Although Tomasino is listed as a center (and that’s likely his more natural position), he played the bulk of his season at wing. Oddly enough, his time at center was sometimes spent in a shutdown role, further cementing his ability to play an all-around game. He also spent time on the penalty kill, which says a lot about the maturity of his game, and the trust coaches have in him to play these high pressure situations. There are a lot of very good players that will likely be picked before him, such as goal-scoring wizards like Cole Caufield and Arthur Kaliyev, and cerebral playmakers like Matthew Boldy and Trevor Zegras. And yet the more information we learn about Tomasino, the less he looks out of place among these elite names:
So is there a catch?
Nothing significant. Tomasino’s a well-rounded player, having switched different roles in different positions, and doing so at an elite pace. There are certain things he won’t be able to get away with at the NHL level. The “Barzal Pass” obviously won’t work all the time, and he’s not a physical player, but he’s such a cerebral player that it rarely becomes a factor. The biggest criticism might be that his ceiling is not as high as the others who will be available. He’s a high-level collection of essential traits rather than a specific weapon of production. As always with the draft, it’s also a question of whether or not someone is better (especially in a draft that I expect will get goofy after pick No. 8).

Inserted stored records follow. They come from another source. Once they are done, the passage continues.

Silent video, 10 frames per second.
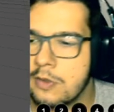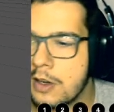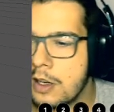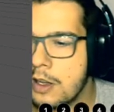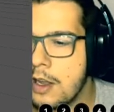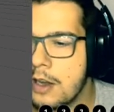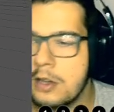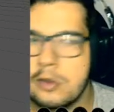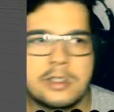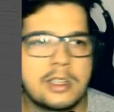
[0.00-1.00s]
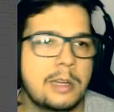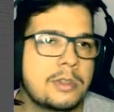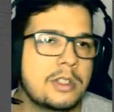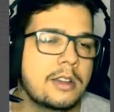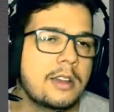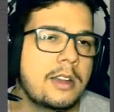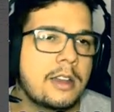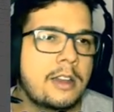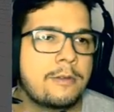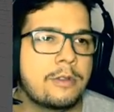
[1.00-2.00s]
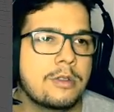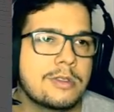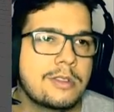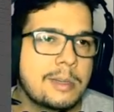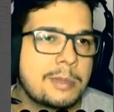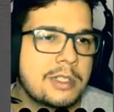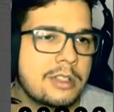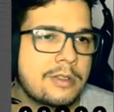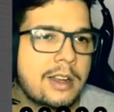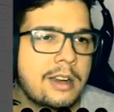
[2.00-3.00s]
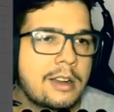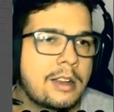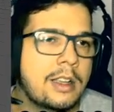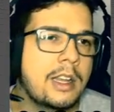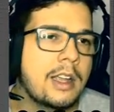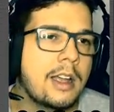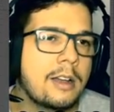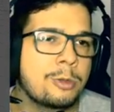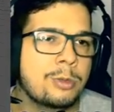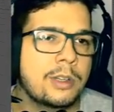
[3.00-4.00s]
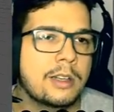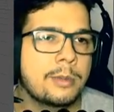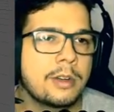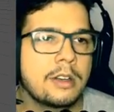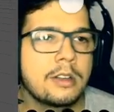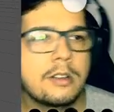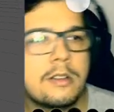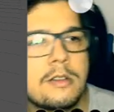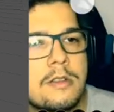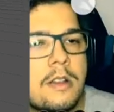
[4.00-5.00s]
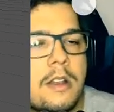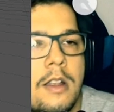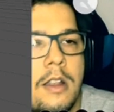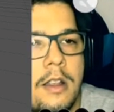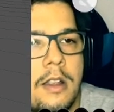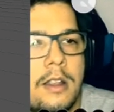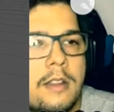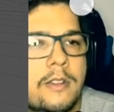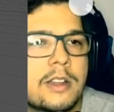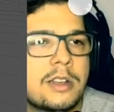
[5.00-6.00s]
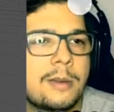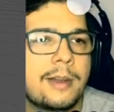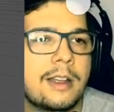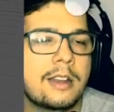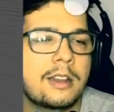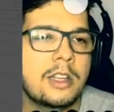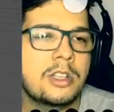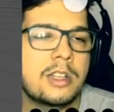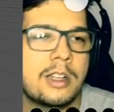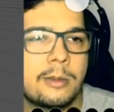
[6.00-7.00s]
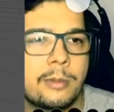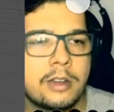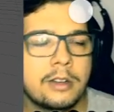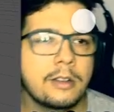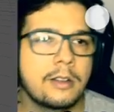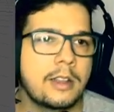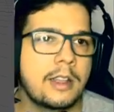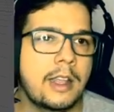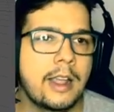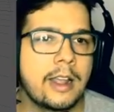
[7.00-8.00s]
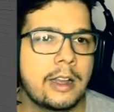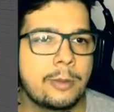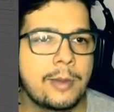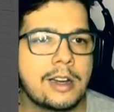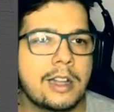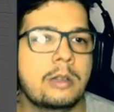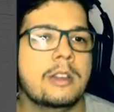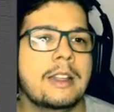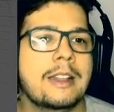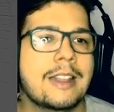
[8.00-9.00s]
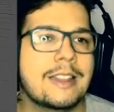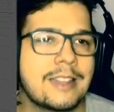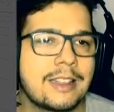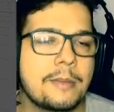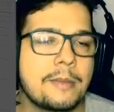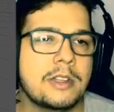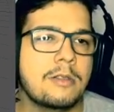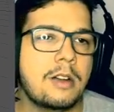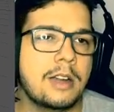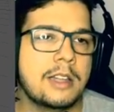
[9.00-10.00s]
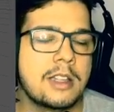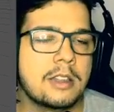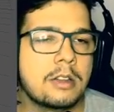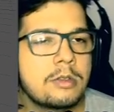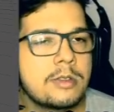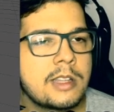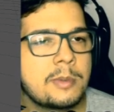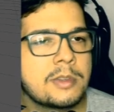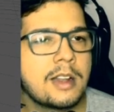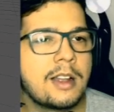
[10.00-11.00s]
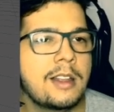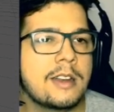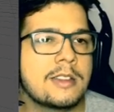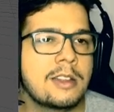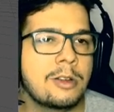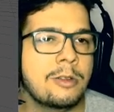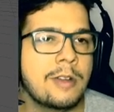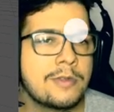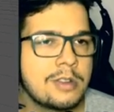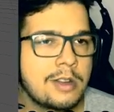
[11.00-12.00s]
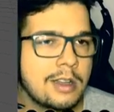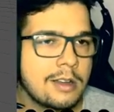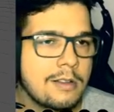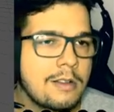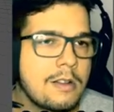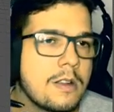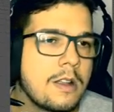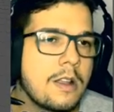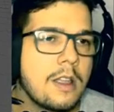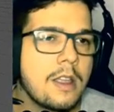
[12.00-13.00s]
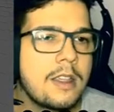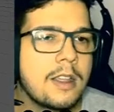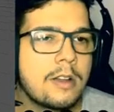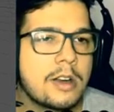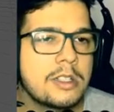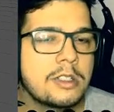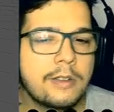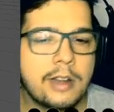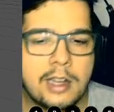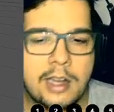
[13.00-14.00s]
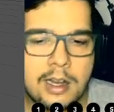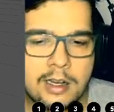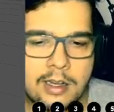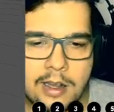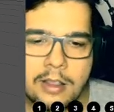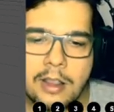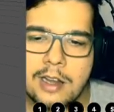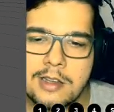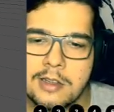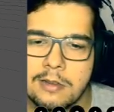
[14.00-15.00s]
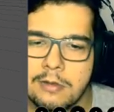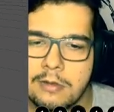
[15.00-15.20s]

vai clicar aqui no script e aqui from script a gente vai criar um number e vai chamar aqui de number e a nomenclatura tem que estar exatamente igual lá dentro do script, tá galera? Senão não vai funcionar. E agora a gente vai criar aqui a interação.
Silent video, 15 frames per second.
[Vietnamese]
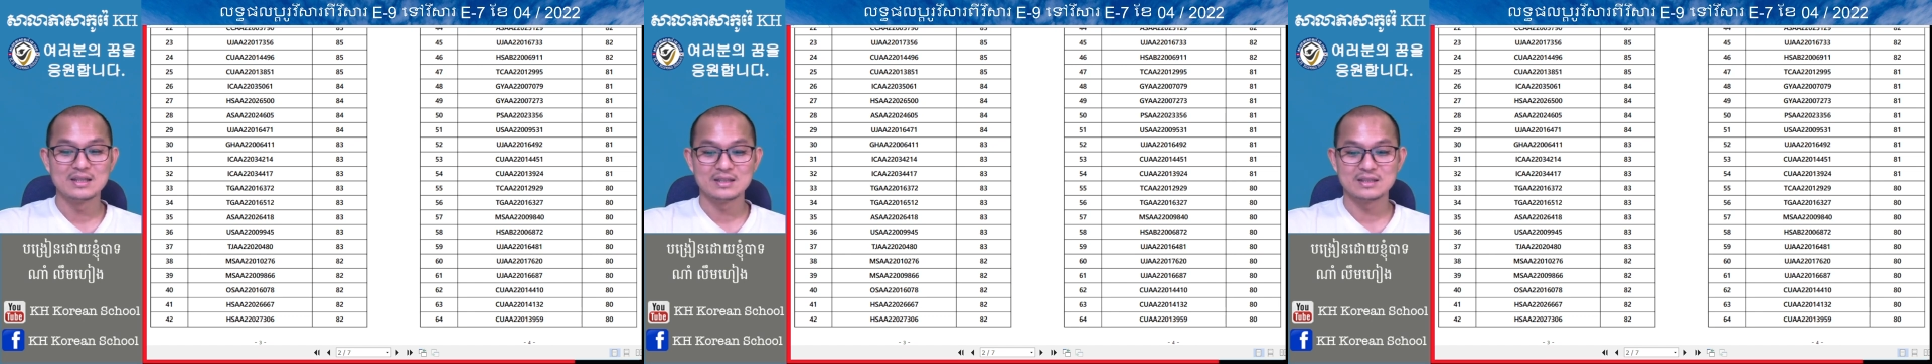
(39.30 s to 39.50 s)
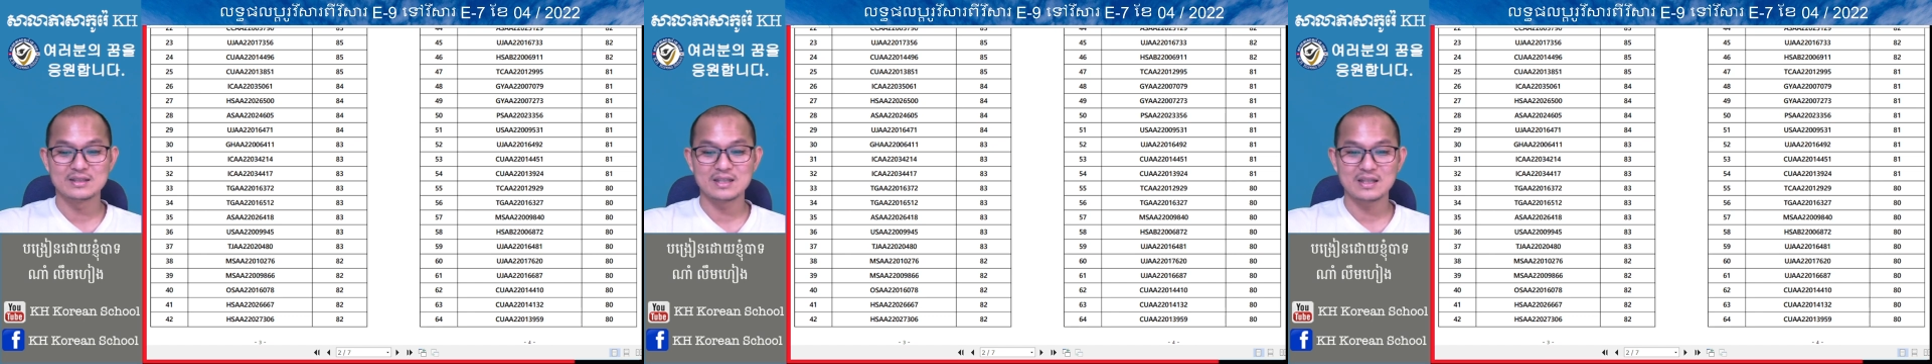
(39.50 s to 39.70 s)

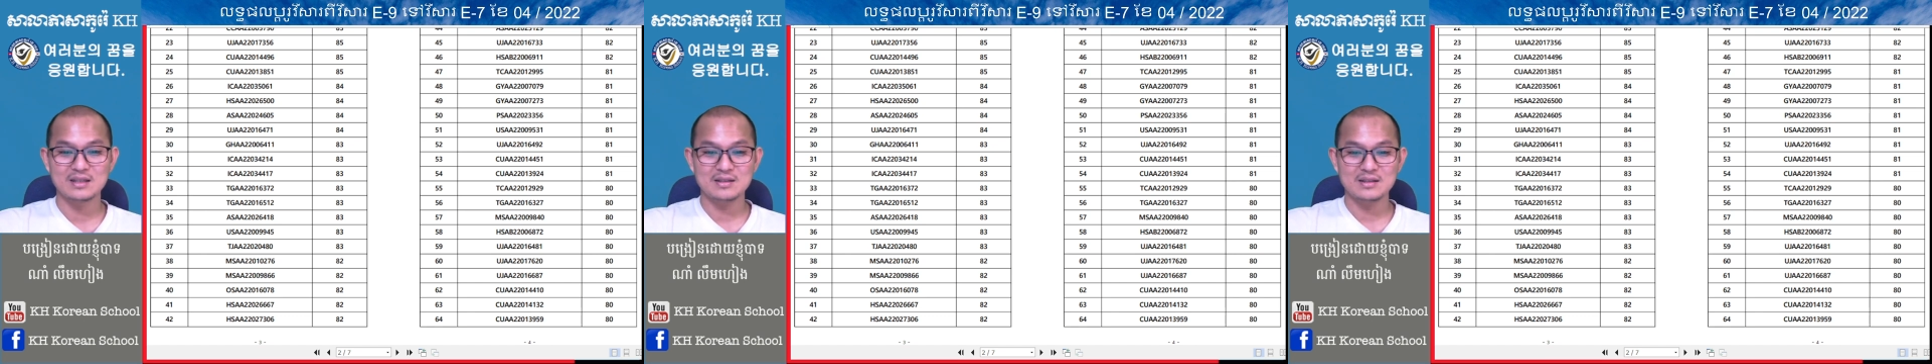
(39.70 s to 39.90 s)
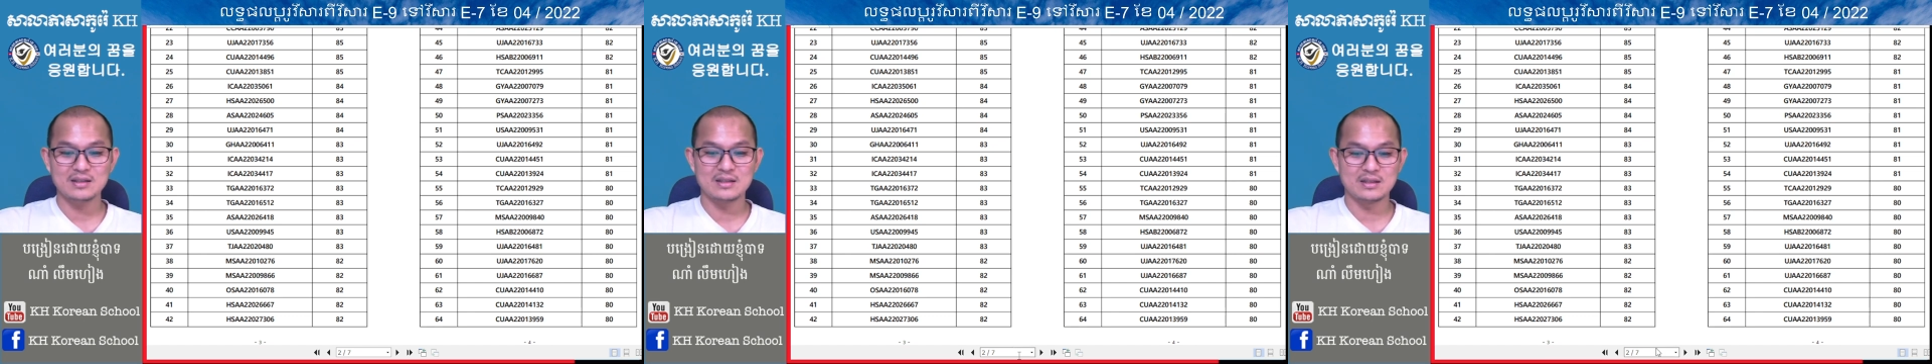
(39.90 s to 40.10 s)

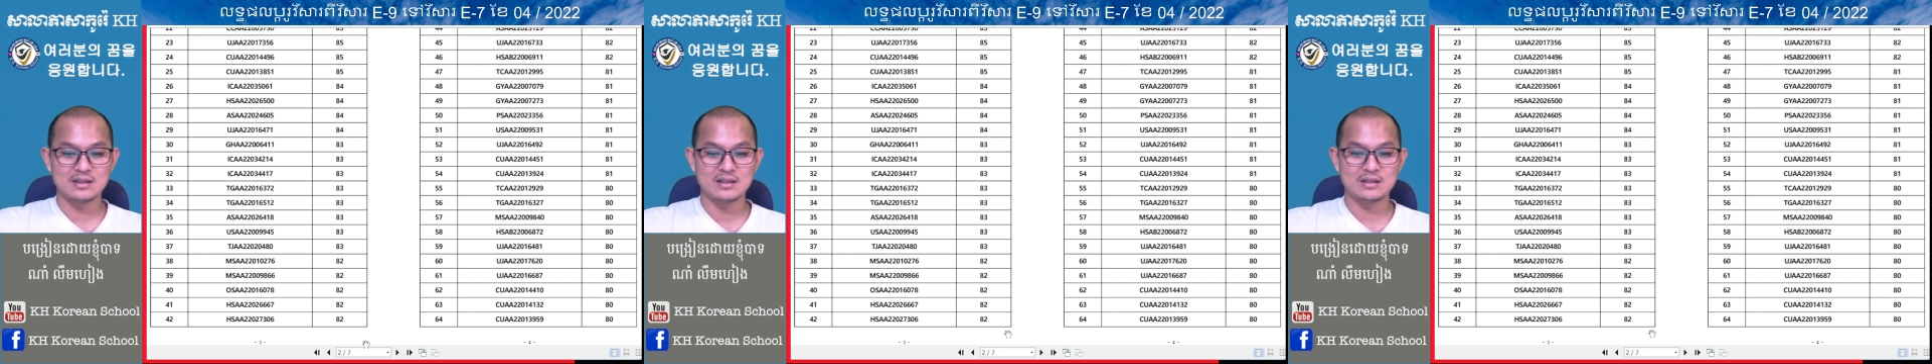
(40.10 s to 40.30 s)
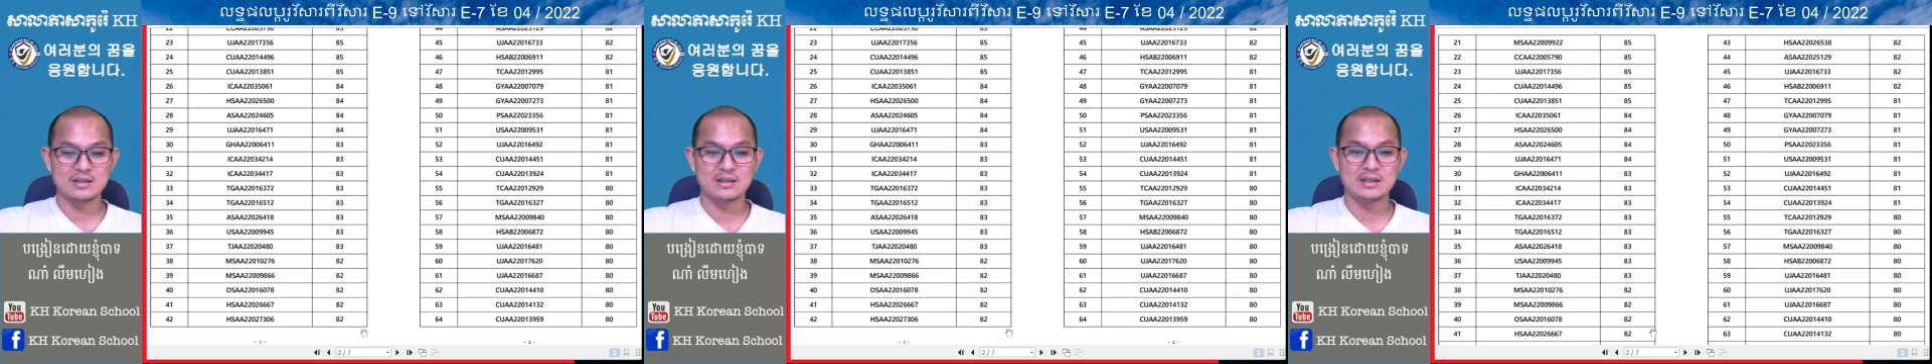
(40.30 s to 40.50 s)
dẫn
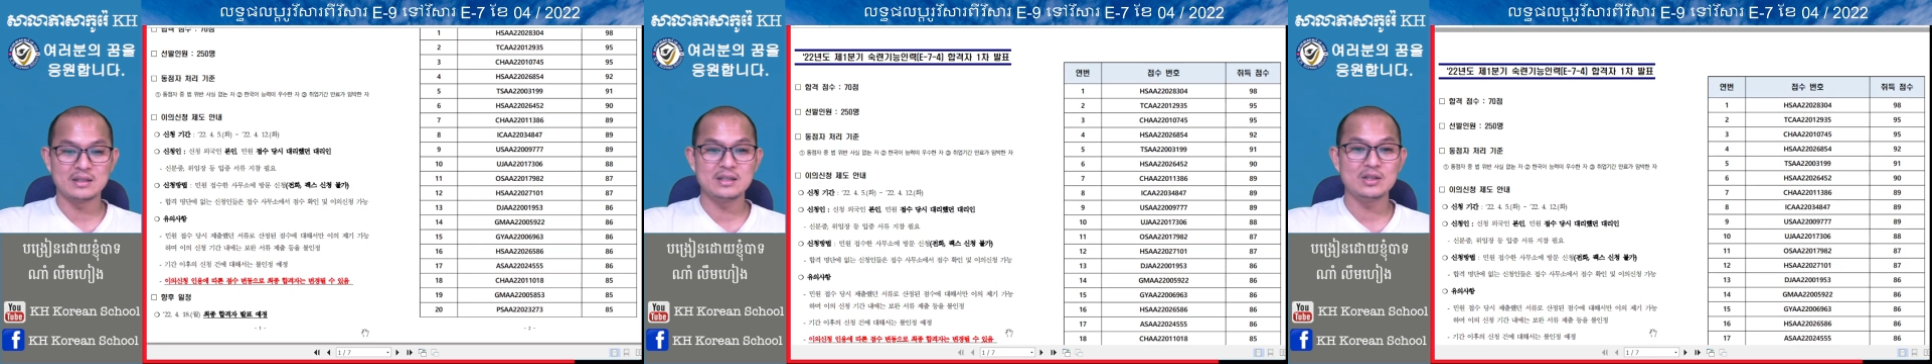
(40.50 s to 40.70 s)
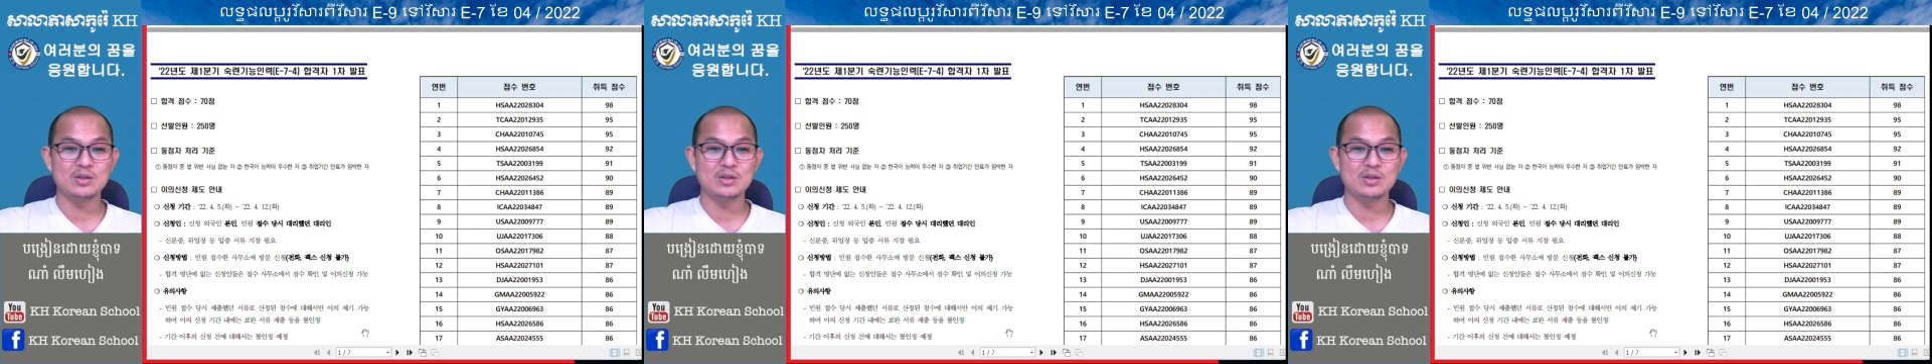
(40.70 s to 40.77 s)
là đi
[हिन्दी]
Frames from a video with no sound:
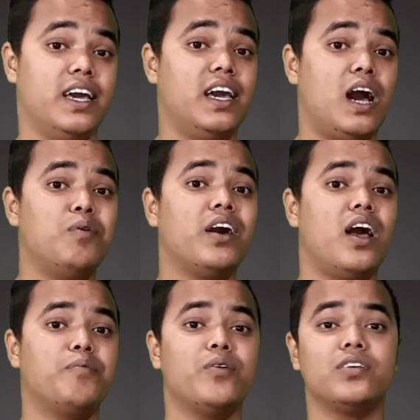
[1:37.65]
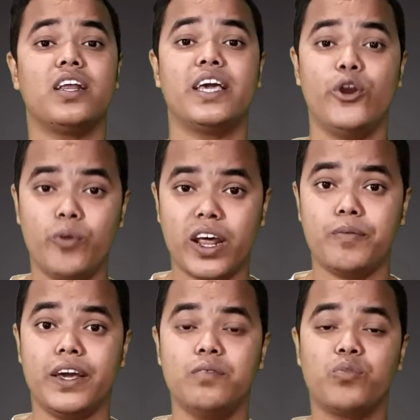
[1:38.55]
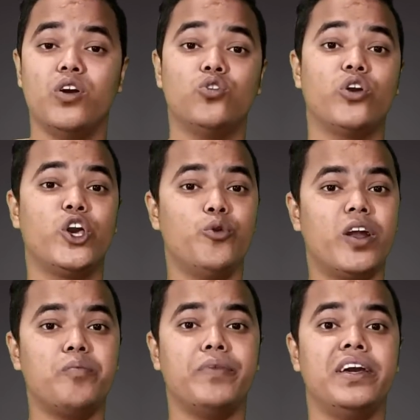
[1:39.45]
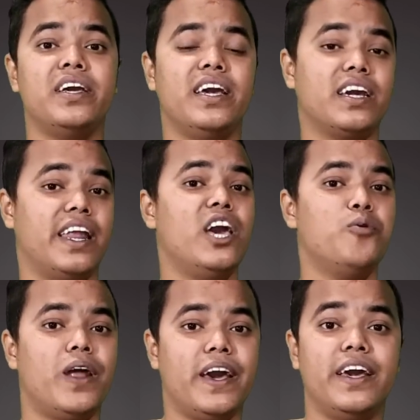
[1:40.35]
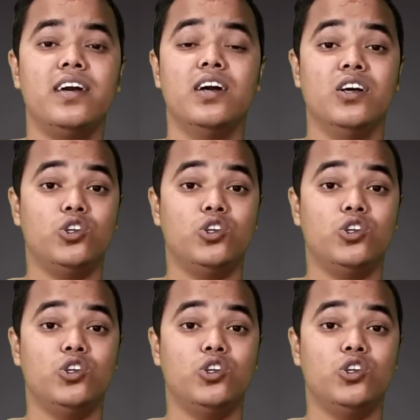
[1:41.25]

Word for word: कि आप अगर आपके पास अगर क्यूबर ऐप है तो क्यूबर ऐप में एक नया ऑफर आया है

If Tomasino were just a center, Dallas might be shy to pick him, given Roope Hintz’s rise (and the fact that Ty Dellandrea is still in the system), but he’s not. Unless they’re on the “get Miro Heiskanen a proper partner” route which... isn’t a great way to draft. Especially since Heiskanen performed at an elite level no matter who over-performed extremely low expectations next to him. The Stars still lack a gifted playmaker with a deep toolbox of offensive skills and high IQ, and Tomasino is exactly that.